0

I need to write a loop to check whether one hot encoding was done properly (meaning cases in which an invoice has a value: 1 in a wrong column or case in which certain invoices have multiple 1s for one variable etc ), need to have dataframe as an output showcasing the potential list of errors for each invoice/row.

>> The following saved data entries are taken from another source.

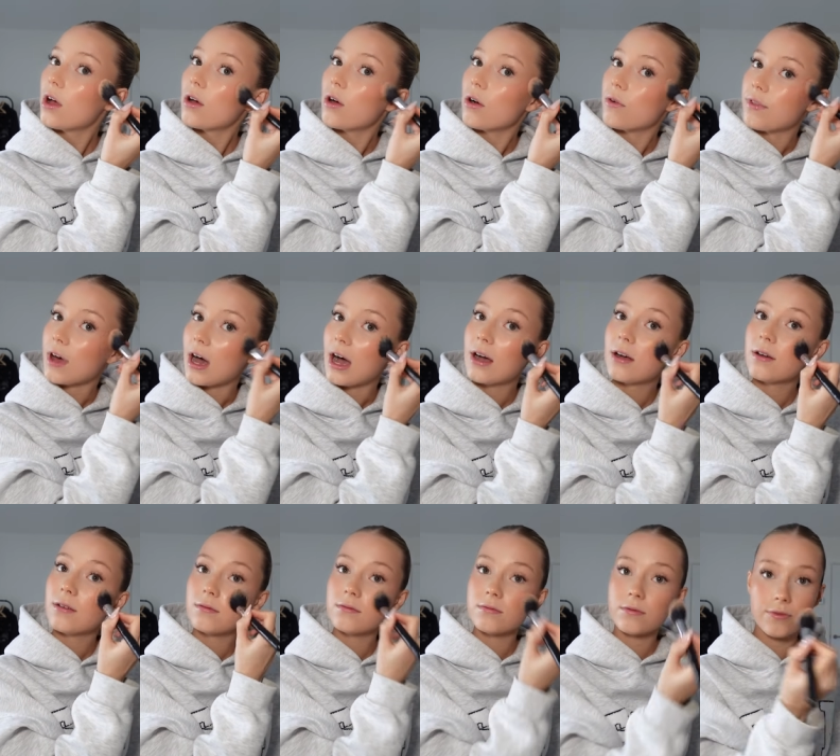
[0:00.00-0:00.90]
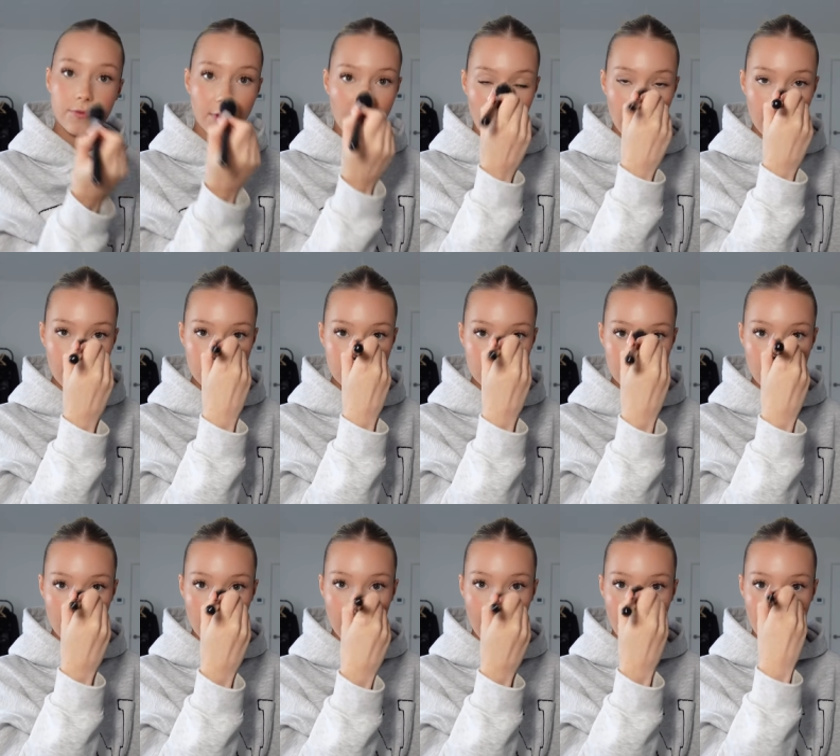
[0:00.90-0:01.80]
of that flat
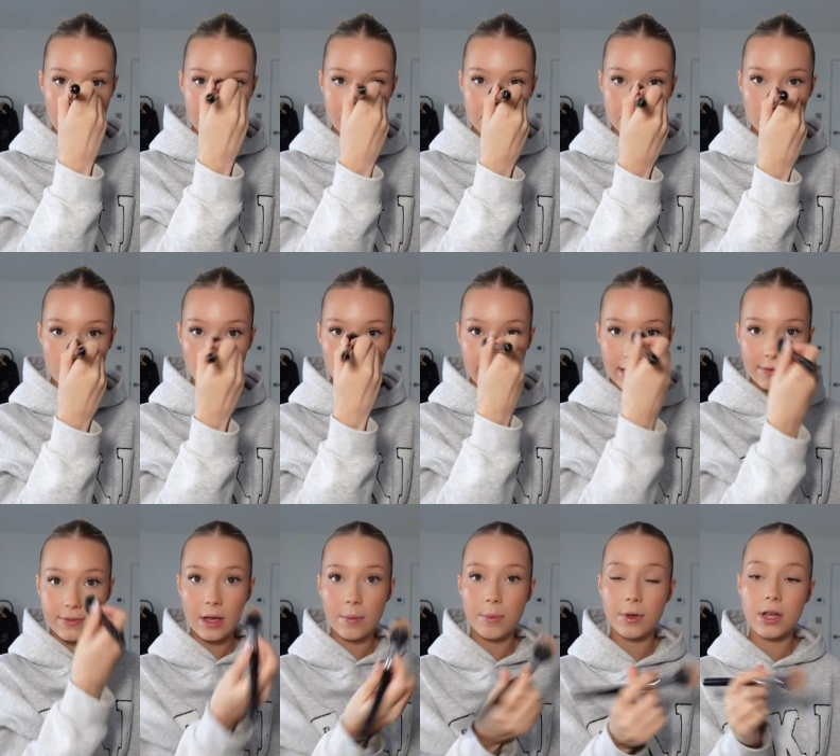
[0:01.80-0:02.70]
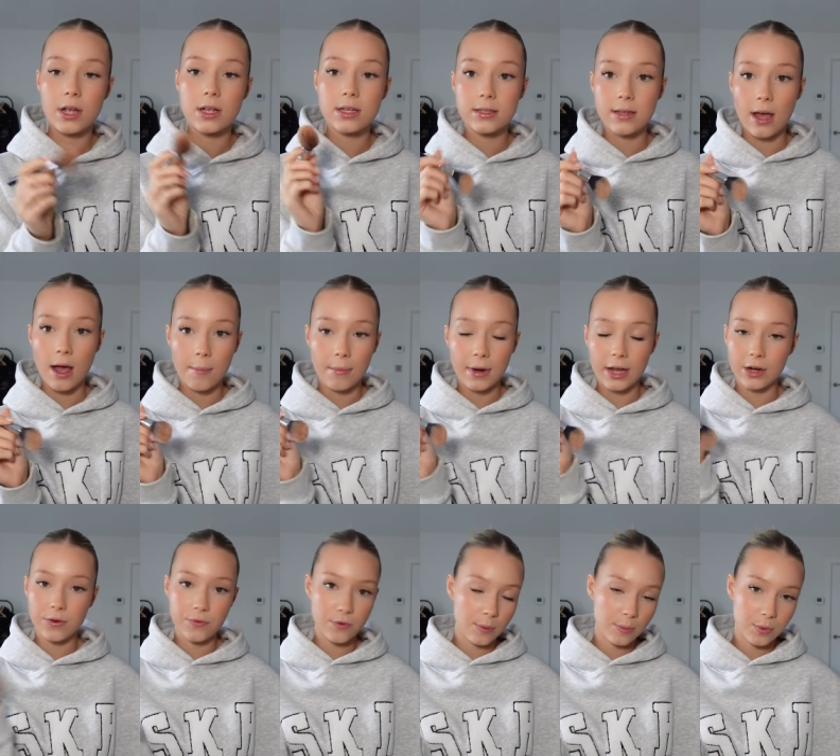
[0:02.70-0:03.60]
and we lived there because Sam
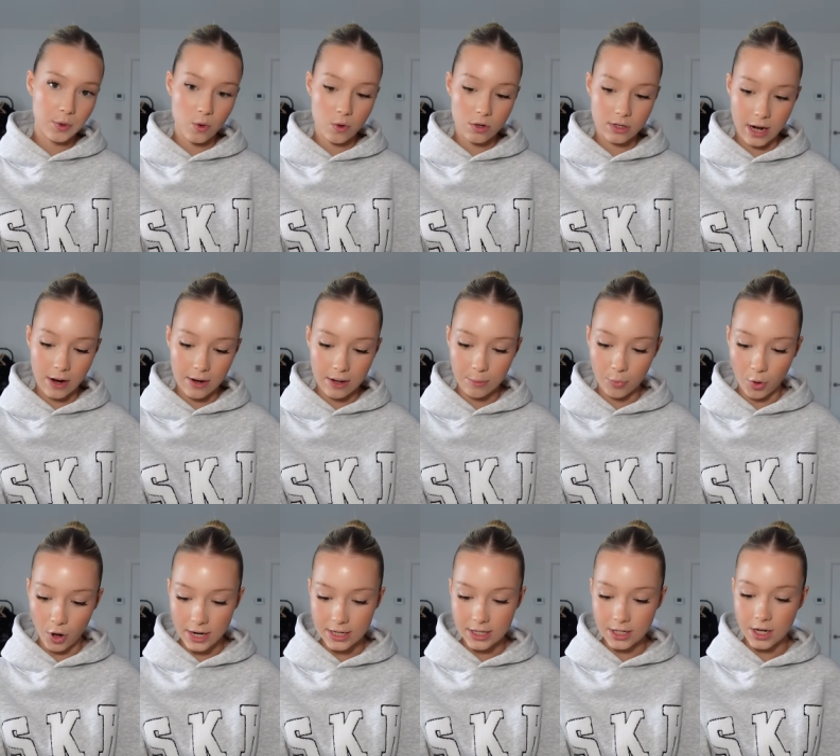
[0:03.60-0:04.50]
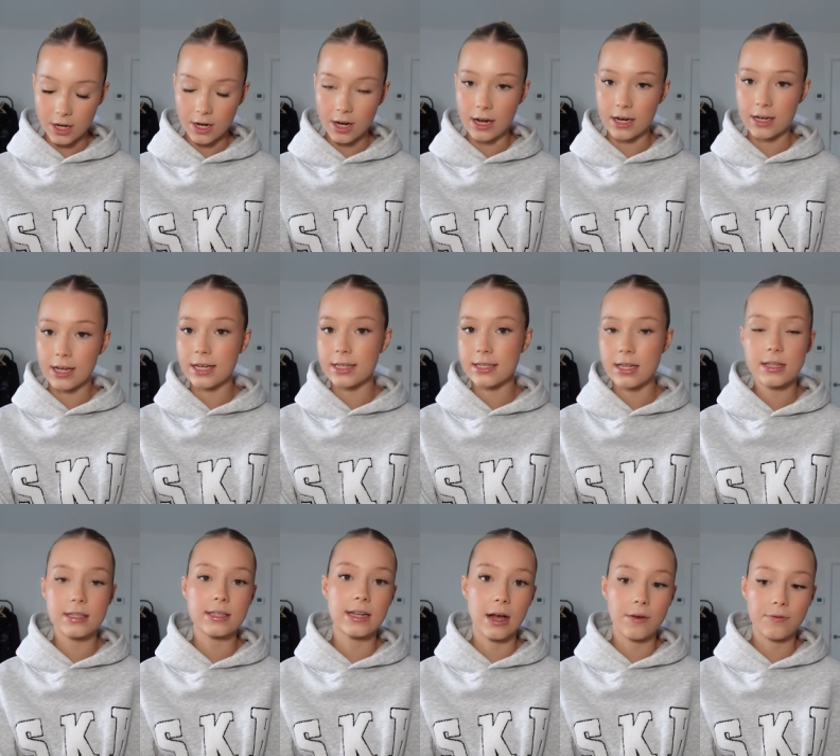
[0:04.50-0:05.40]
played football down in Brighton and he's
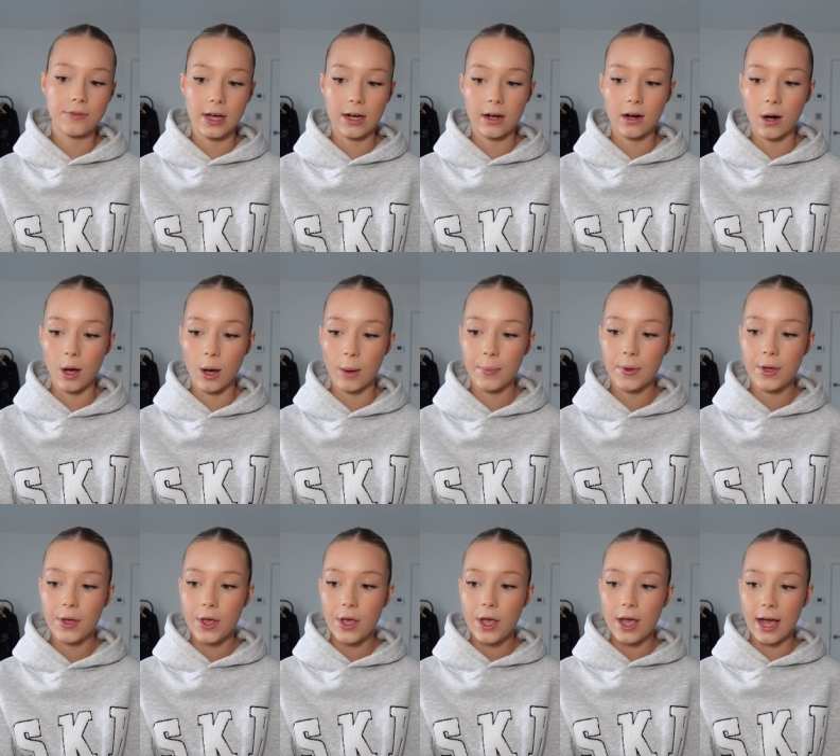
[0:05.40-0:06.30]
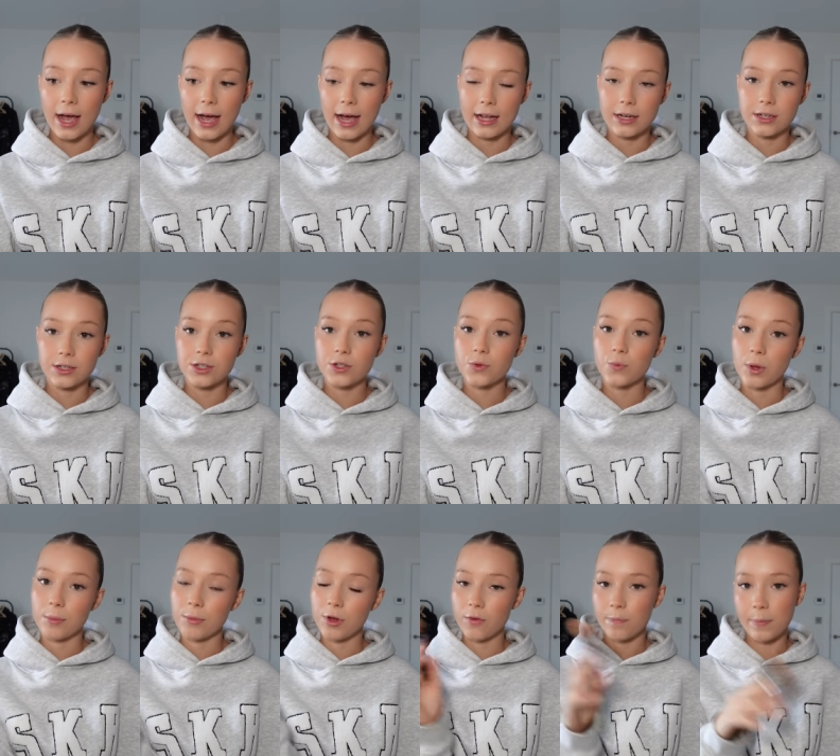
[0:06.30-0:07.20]
since left that club and we
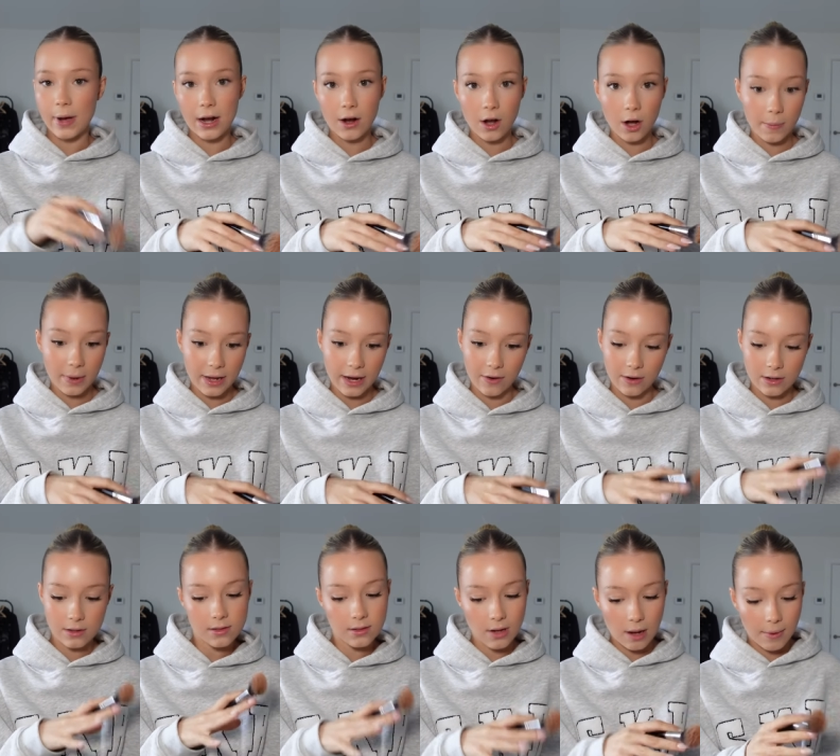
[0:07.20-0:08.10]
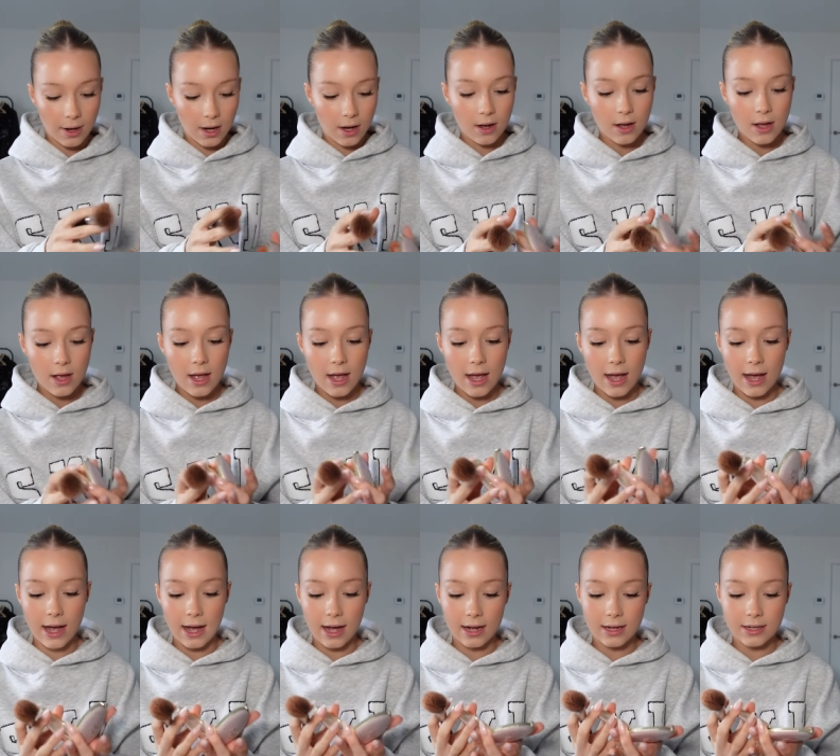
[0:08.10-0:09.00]
moved back up here in summer
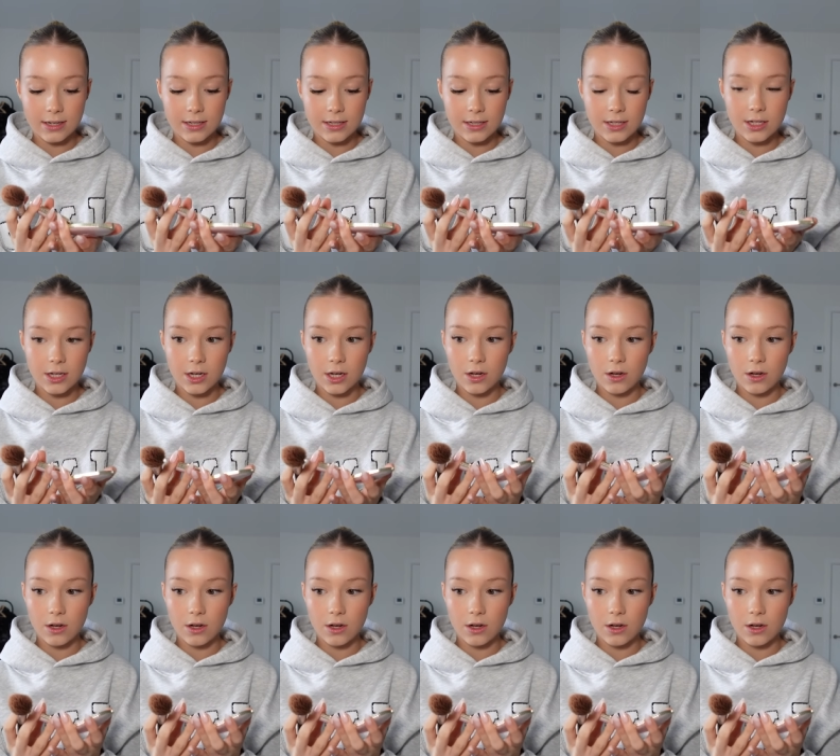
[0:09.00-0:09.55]
and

Here i have these two dataframes:

Invoice_ID_raw:

Invoice ID Type of purchase Paid
1233 Remote CASH
4566 Paid upon arrival CARD
4458 Remote IN ADVANCE

Invoice_ID_after_one_hot

Invoice ID Type of purchase_Remote Type of purchase_Paid upon arrival Paid_CASH PAID_CARD PAID_IN ADVANCE
1233 1 0 1 0 0
4566 0 1 0 1 0
4458 1 0 0 0 1

Desired dataframe layout as an output of the loop

Invoice ID Type of purchase_correct_encoding? Paid_correct_encoding?
1233 Correct Correct
4566 Correct Correct
4458 Correct NOT CORRECT

Could you please help as I am still being a new joiner to Python. would greatly appreciate !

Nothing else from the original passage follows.